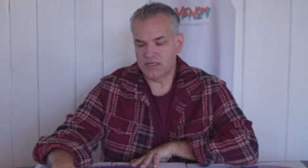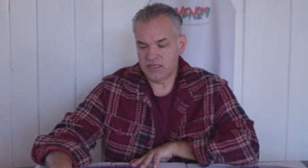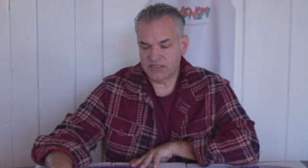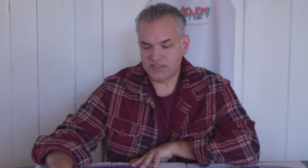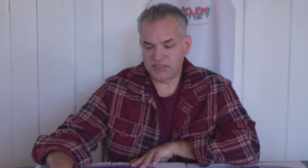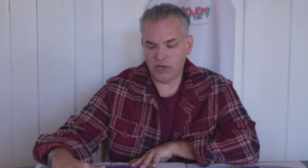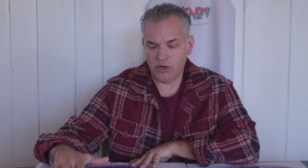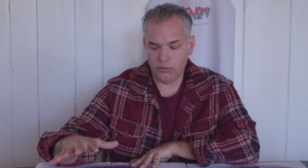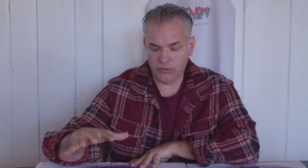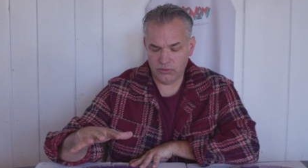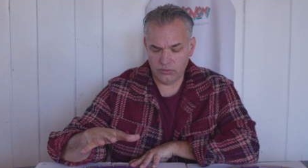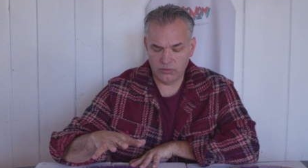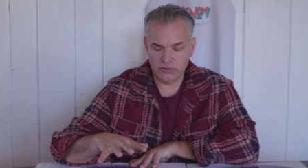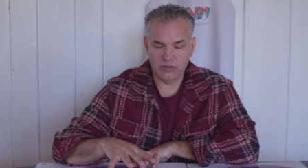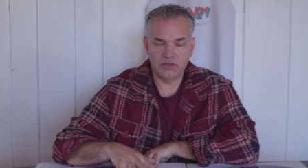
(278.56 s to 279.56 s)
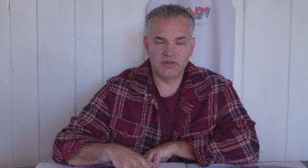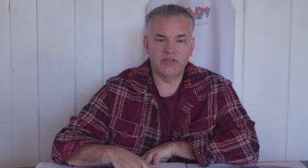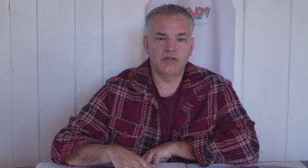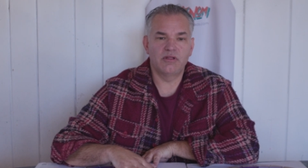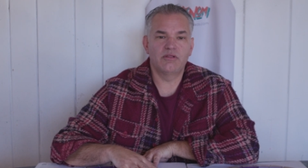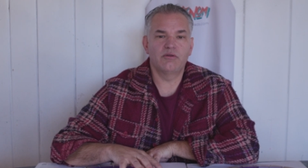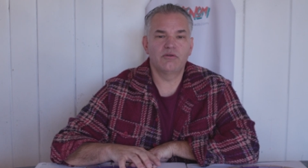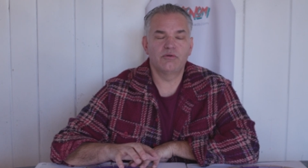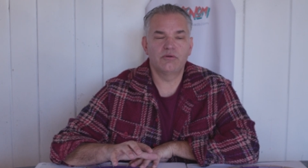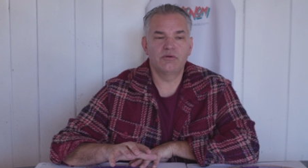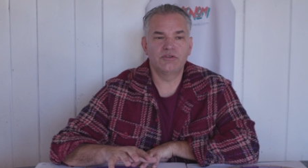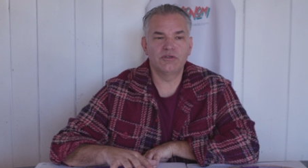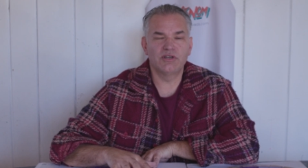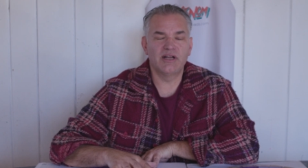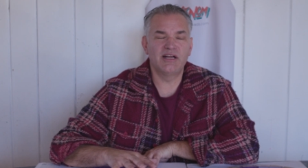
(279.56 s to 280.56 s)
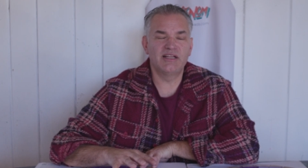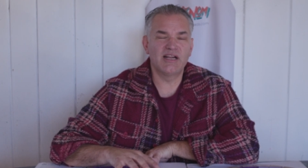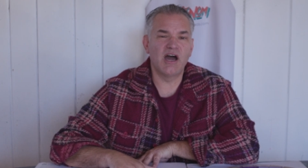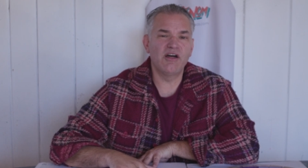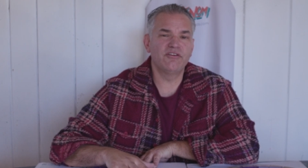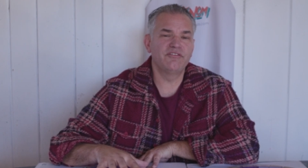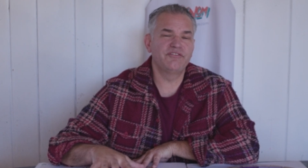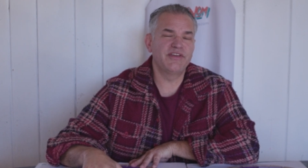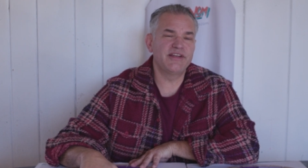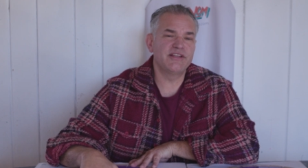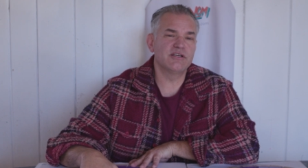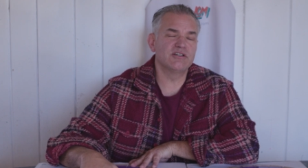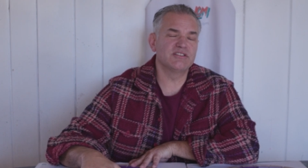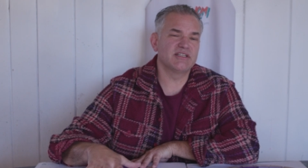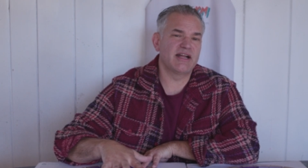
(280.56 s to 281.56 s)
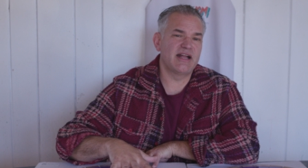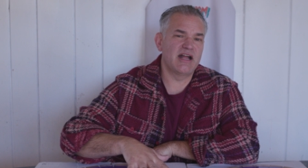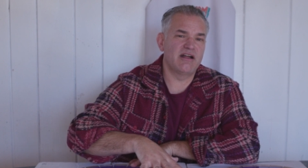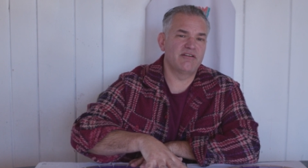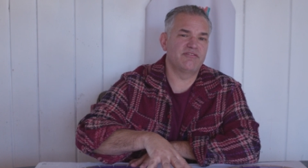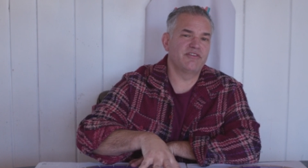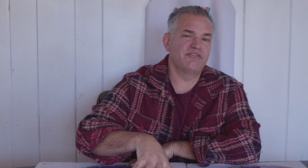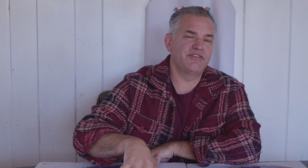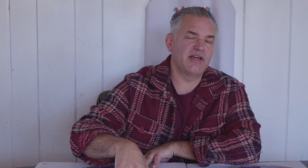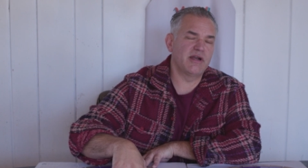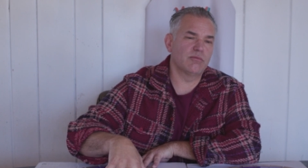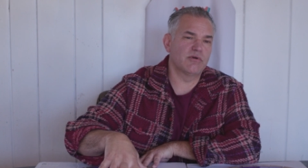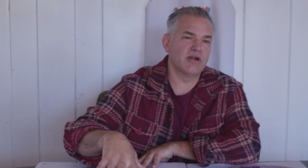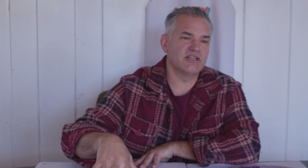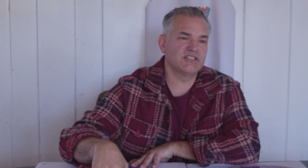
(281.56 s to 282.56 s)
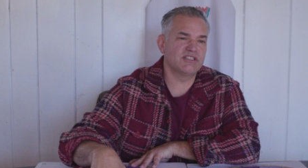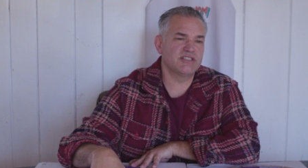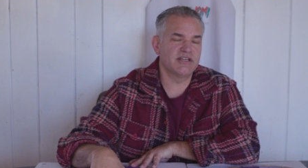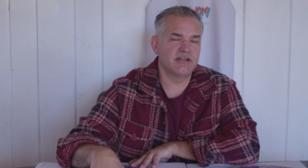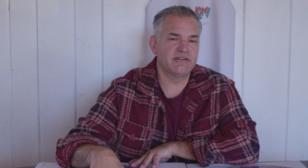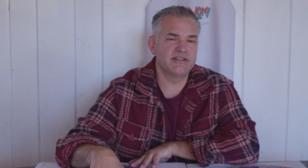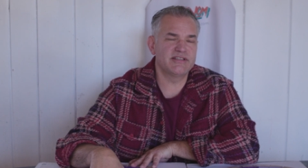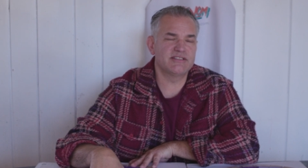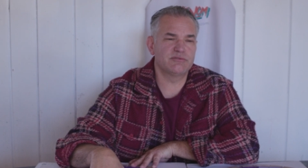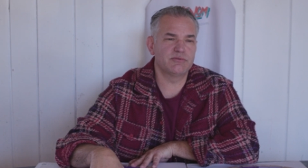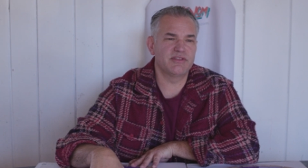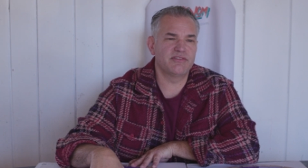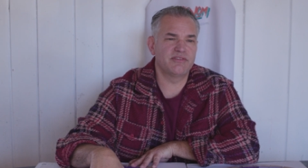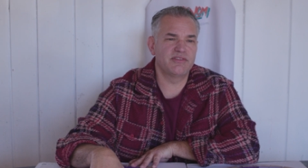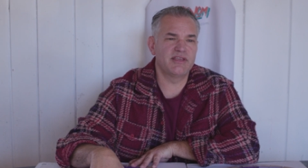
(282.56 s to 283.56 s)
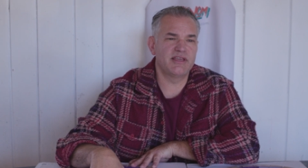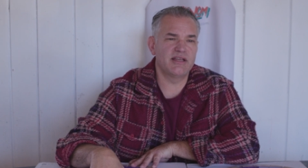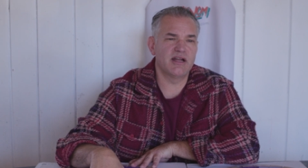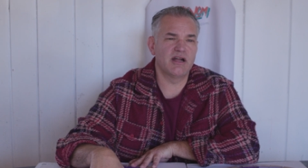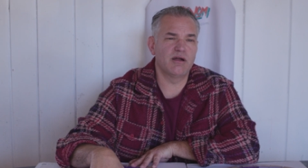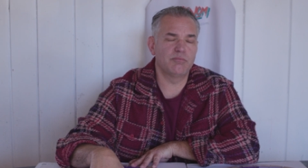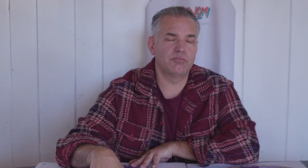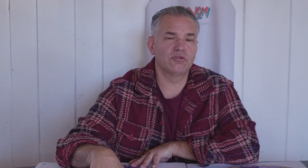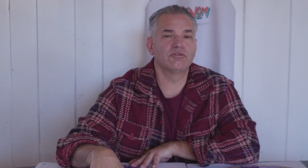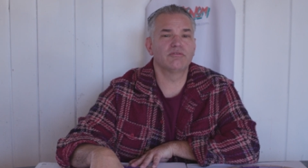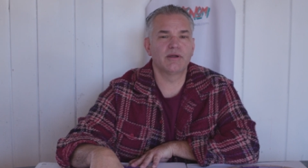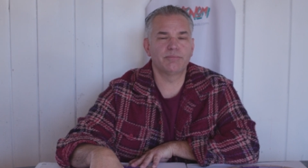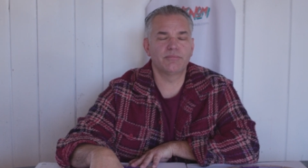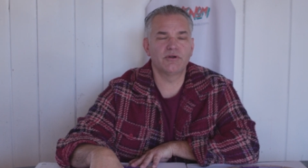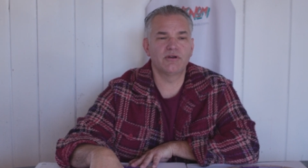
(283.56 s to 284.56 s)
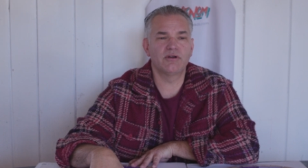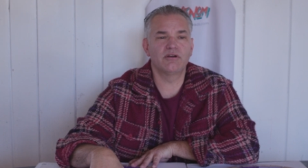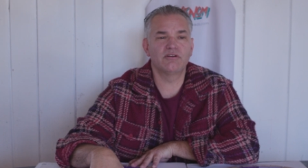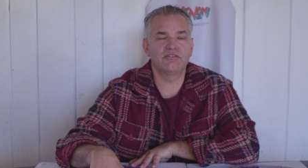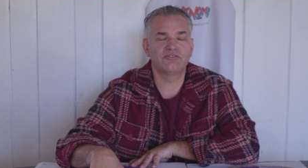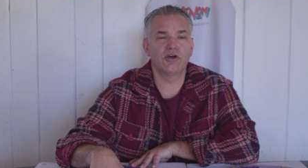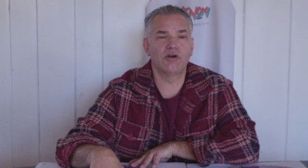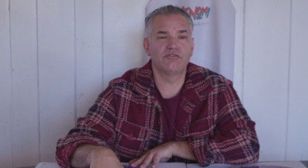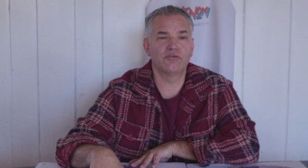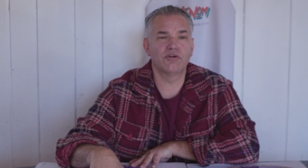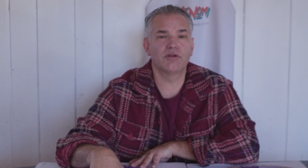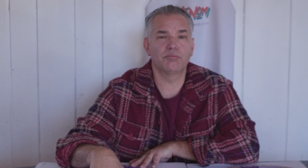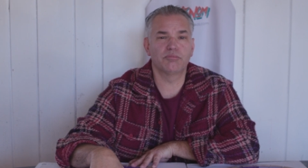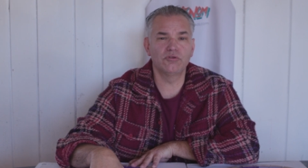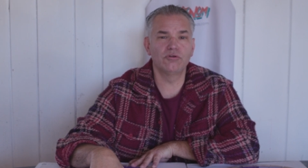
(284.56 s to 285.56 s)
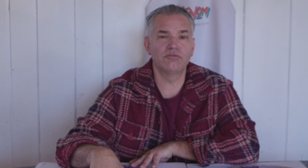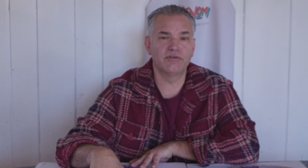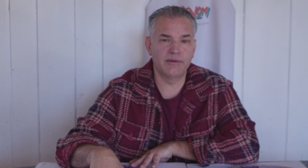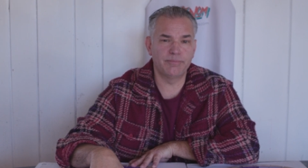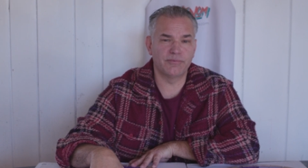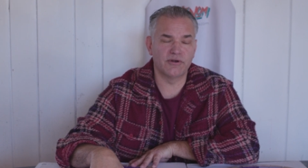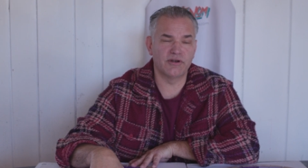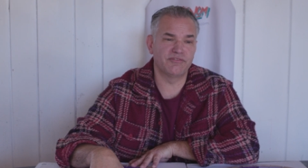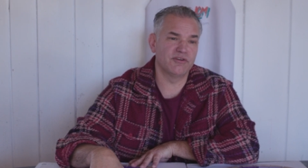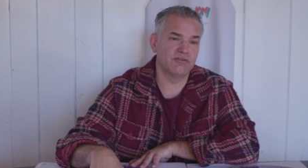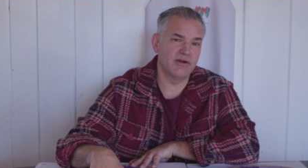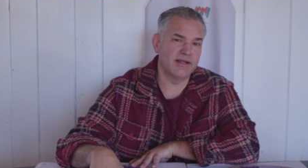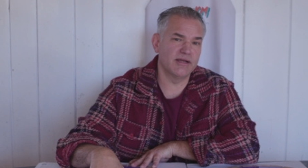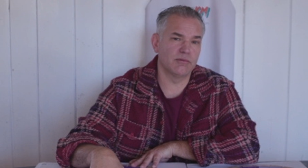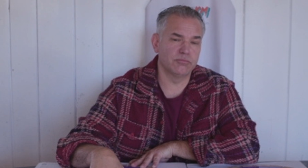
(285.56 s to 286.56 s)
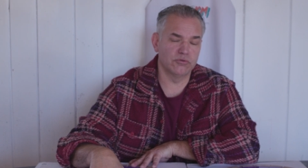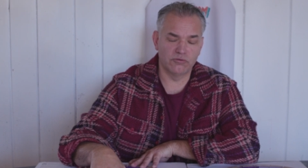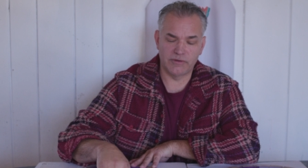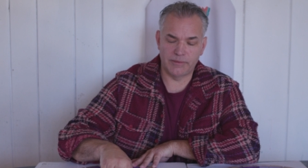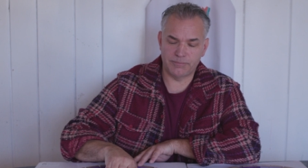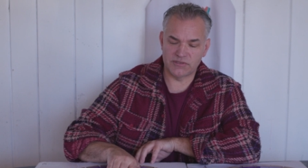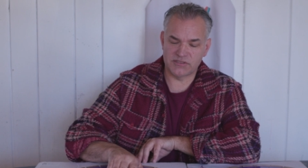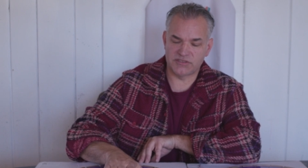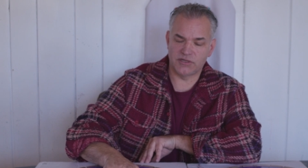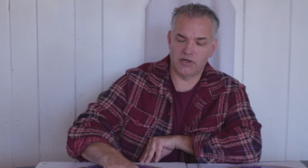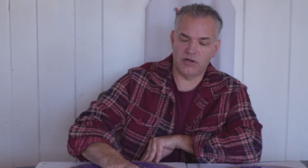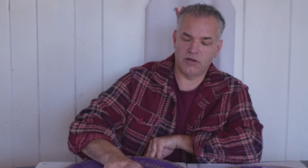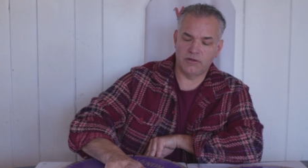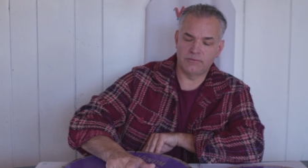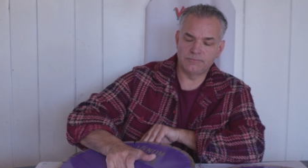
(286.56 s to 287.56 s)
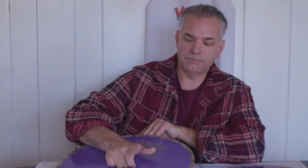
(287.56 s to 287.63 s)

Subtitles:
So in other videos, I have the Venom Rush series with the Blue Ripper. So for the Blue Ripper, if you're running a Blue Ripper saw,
· · · · · · ·
To do: What you return should match the records line for line, minus the pictures.

Task response:
(278.56 s to 279.56 s)
(279.56 s to 280.56 s)
(280.56 s to 281.56 s)
(281.56 s to 282.56 s)
(282.56 s to 283.56 s)
(283.56 s to 284.56 s)
(284.56 s to 285.56 s)
(285.56 s to 286.56 s)
(286.56 s to 287.56 s)
(287.56 s to 287.63 s)

Subtitles:
So in other videos, I have the Venom Rush series with the Blue Ripper. So for the Blue Ripper, if you're running a Blue Ripper saw,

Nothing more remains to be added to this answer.